Simon Powell, chief executive officer at Inspiretec, said AI is “like nothing you’ve seen before”.

“Thirty-five years ago, we were wondering how we would ever adapt to the internet,” he said. “Last week, one of our clients took a booking worth £186,000 entirely online.

“We would never have thought that a customer would spend that kind of money without talking to someone, but they have. And it’s happening more often.

Nobody in our industry as it stands will be a winner with AI – it will be a new entrant without any of the baggage

“It shows how quickly the internet has matured. Fast-forward that to AI and the rate of change is off the scale. It’s developing like nothing you’ve seen before.”

Powell added that, currently, the adoption of AI does not mean guaranteed success for a company. “In terms of how it will affect travel, nobody in our industry as it stands will be a winner with AI – it will be a new entrant without any of the baggage,” he said.

“Just look at the likes of Expedia: they came into travel because they felt they could disrupt the industry and did. It will be the same with AI. Venture capitalists are already investing hundreds of millions in companies with models based on AI. They know it can’t deliver perfectly on the front end yet, but are betting the farm it will in a few years’ time.

“So the winners will be those who come into the industry without any baggage, not those tinkering around the edges.”

Adding value

However, Powell encouraged all firms within the industry to adopt the technology when they have the capacity to do so.

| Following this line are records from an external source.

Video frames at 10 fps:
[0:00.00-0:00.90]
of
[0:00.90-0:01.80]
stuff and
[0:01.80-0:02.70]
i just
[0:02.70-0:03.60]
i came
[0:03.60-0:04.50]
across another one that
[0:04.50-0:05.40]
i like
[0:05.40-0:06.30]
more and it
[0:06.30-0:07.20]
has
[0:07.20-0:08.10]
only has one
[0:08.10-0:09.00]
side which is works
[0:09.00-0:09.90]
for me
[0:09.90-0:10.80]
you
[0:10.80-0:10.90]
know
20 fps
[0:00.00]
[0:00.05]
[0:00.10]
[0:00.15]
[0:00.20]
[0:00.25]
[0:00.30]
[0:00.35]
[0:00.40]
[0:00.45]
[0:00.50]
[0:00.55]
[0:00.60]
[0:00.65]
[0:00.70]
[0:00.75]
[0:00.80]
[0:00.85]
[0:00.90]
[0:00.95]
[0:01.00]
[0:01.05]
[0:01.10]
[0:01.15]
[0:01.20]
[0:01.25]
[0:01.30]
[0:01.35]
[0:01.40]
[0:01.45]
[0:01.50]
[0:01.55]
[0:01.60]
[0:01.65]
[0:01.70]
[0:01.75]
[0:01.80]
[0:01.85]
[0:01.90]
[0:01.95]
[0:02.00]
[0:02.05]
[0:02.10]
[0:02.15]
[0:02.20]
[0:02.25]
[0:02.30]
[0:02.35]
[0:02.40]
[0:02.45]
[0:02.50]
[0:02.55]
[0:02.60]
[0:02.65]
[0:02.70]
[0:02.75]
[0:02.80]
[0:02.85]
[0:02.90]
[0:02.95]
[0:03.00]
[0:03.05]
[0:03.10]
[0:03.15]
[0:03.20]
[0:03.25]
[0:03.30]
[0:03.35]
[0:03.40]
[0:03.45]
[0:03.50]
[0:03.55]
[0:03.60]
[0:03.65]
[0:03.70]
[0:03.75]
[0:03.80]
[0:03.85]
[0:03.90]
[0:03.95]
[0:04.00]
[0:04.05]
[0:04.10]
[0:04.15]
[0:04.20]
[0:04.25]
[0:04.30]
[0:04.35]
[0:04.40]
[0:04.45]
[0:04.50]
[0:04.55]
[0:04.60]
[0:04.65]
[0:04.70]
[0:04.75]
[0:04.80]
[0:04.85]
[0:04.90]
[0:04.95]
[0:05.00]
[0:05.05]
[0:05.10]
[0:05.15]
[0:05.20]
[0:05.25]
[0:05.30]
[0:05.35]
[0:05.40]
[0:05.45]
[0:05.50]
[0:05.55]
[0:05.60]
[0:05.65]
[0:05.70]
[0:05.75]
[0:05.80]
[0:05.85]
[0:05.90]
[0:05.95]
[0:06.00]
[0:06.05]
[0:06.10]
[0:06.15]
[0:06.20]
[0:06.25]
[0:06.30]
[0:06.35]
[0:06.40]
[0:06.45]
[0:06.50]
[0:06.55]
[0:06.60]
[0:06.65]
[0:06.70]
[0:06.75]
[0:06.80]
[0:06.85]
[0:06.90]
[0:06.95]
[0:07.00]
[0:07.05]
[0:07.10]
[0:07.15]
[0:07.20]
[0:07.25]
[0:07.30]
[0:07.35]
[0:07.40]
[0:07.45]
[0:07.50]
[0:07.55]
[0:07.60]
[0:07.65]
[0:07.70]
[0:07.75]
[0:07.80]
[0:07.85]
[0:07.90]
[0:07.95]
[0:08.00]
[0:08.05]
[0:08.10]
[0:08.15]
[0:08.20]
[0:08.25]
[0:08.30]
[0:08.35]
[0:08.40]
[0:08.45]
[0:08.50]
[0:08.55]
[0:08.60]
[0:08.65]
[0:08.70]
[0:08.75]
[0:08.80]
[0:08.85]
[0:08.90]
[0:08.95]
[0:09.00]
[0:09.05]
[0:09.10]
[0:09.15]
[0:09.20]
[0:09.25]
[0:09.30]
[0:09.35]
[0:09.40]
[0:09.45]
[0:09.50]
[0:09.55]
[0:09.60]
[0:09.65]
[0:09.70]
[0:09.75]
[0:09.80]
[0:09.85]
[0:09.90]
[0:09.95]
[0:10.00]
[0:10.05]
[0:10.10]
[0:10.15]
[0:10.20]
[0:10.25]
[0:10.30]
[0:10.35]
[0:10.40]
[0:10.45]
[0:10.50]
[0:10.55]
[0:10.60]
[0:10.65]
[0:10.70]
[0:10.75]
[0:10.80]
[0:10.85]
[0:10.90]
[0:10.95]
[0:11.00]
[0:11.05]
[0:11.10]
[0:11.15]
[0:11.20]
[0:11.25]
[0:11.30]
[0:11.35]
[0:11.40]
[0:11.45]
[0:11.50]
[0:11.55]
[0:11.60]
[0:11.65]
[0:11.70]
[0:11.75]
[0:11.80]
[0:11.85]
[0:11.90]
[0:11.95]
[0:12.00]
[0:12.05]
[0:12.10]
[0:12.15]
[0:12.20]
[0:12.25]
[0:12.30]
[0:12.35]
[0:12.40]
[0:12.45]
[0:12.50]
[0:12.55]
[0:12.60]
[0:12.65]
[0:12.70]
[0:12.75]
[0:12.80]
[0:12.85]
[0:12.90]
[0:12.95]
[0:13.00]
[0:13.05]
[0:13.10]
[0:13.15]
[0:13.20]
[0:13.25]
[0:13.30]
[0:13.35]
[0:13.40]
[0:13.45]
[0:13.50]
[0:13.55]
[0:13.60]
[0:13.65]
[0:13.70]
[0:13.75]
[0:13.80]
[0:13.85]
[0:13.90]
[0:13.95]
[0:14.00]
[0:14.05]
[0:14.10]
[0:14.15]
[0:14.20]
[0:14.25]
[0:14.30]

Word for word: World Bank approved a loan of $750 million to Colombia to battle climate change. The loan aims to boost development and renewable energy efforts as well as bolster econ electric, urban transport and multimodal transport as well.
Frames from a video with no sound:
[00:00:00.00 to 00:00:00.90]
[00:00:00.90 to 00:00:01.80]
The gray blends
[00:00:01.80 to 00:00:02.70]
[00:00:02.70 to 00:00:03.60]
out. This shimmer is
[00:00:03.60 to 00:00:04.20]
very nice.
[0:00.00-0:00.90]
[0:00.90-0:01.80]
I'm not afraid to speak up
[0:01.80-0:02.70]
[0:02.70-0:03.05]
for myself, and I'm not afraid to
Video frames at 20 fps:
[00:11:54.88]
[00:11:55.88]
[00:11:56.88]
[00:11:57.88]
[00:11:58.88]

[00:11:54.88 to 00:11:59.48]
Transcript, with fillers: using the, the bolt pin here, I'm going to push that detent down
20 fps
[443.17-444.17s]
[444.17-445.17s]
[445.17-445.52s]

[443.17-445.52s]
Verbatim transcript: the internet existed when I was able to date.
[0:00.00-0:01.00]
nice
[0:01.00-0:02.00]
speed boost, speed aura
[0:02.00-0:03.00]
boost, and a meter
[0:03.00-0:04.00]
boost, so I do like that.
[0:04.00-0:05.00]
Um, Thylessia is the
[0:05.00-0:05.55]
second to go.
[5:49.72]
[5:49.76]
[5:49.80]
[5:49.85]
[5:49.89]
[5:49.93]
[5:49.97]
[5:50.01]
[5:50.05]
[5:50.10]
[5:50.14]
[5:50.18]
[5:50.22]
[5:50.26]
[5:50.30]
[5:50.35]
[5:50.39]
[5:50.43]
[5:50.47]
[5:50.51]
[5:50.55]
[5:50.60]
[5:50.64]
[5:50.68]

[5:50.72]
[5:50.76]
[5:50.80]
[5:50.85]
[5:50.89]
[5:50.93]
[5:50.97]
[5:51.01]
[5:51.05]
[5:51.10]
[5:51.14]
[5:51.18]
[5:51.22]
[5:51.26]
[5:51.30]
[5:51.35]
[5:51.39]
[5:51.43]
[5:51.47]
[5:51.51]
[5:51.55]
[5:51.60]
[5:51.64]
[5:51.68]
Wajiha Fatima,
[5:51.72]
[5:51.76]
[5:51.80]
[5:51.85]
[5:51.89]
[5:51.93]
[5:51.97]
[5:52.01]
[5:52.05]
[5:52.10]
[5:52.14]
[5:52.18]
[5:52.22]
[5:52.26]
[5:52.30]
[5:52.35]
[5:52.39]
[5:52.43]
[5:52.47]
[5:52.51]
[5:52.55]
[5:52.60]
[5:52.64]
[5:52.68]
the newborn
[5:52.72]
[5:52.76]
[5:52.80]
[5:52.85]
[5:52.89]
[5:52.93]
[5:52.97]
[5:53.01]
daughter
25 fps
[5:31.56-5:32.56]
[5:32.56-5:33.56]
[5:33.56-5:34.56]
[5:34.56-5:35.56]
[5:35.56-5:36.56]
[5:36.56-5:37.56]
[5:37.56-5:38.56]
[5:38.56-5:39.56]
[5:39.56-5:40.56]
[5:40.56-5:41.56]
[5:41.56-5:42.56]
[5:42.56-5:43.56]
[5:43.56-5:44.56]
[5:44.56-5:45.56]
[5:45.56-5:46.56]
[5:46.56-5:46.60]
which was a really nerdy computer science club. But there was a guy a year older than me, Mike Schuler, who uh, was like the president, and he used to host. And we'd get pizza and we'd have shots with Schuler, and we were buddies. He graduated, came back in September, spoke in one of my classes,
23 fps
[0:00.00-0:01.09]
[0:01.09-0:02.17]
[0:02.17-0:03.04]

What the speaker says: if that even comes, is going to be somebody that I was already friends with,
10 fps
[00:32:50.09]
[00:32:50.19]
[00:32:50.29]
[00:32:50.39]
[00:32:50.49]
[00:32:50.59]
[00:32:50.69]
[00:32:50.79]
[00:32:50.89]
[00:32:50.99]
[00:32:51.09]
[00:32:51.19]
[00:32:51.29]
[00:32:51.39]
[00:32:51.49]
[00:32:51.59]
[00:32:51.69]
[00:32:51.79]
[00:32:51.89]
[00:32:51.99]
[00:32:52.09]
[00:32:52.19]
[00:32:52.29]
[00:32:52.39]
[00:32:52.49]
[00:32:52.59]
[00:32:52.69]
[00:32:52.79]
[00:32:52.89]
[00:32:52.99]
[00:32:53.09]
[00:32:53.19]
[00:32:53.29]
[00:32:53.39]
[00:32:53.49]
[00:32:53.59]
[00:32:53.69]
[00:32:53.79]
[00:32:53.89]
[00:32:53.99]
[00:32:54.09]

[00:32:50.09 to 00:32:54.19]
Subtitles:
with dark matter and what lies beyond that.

“We should still embrace it,” he continued. “It can still help us all. Technology for technology’s sake is a waste of time; it has to add value – either helping you sell more, helping you operate better, or making processes more efficient.”

Simon McIntyre of agreed, saying: “We have to ask what problem it can solve, rather than just shoehorning it into our businesses. We need to be asking how it can be used to deliver faster, richer data post-booking.”

McCreadie echoed their views, saying: “It has to be handled right – it has the potential to be as transformative as the telephone.”

Lancashire offered a word of warning, saying AI can sometimes generate incorrect information, which “is an issue in our industry, where we base our credibility around expertise”.

However, Derek Jones of Not Just Travel suggested: “It has to get things wrong now so it can learn and get better.”

And Powell said: “Most first drafts of what you get back from AI is 90% of what people want. It’s not perfect, but it’s good and it returns it in about three to four seconds. And it gets cleverer and cleverer every time. It’s now even writing its own code.”

He went on to say the current “prime leader” in the use of AI is, which is using the technology for customer-facing and back-office functions.

He warned that if the travel industry misses out on introducing AI in the right way, “we do so at our peril”.